Problem to solve:
Could you please reproduce every record below exactly, leaving out the pictures?

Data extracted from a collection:
+-------+

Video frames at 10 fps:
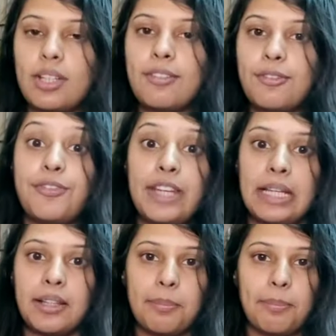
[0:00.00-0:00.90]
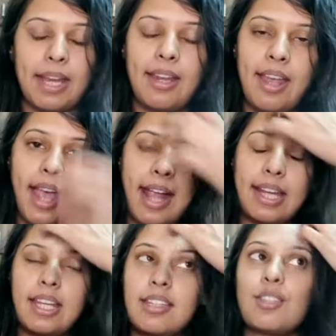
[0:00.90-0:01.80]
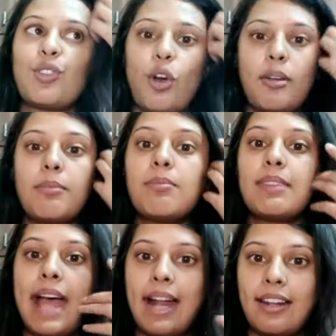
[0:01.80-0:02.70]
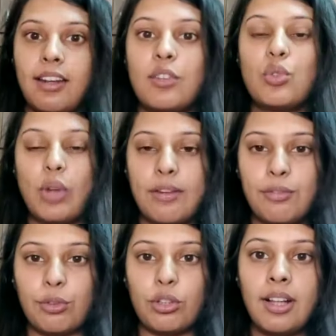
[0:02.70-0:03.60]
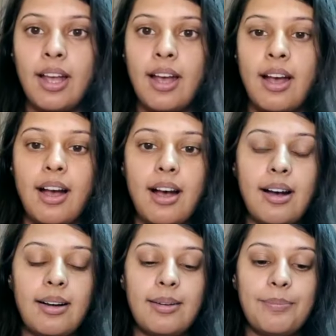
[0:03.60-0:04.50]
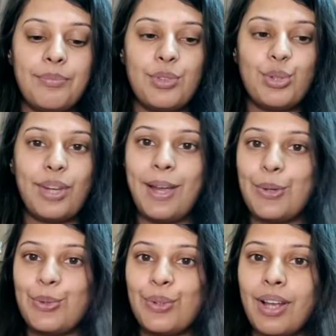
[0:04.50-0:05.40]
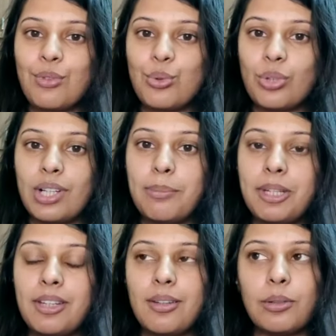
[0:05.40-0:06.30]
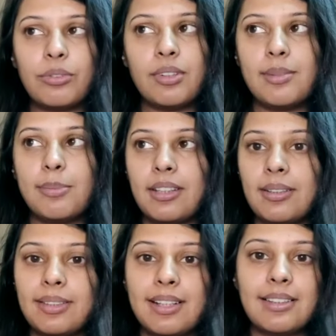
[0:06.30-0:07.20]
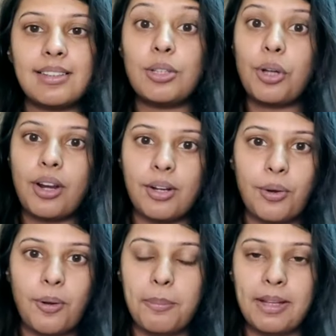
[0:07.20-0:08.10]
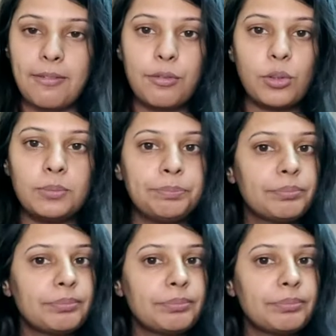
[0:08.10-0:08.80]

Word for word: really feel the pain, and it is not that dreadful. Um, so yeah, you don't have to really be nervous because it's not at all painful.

+-------+

Solution for this problem:
Video frames at 10 fps:
[0:00.00-0:00.90]
[0:00.90-0:01.80]
[0:01.80-0:02.70]
[0:02.70-0:03.60]
[0:03.60-0:04.50]
[0:04.50-0:05.40]
[0:05.40-0:06.30]
[0:06.30-0:07.20]
[0:07.20-0:08.10]
[0:08.10-0:08.80]

Word for word: really feel the pain, and it is not that dreadful. Um, so yeah, you don't have to really be nervous because it's not at all painful.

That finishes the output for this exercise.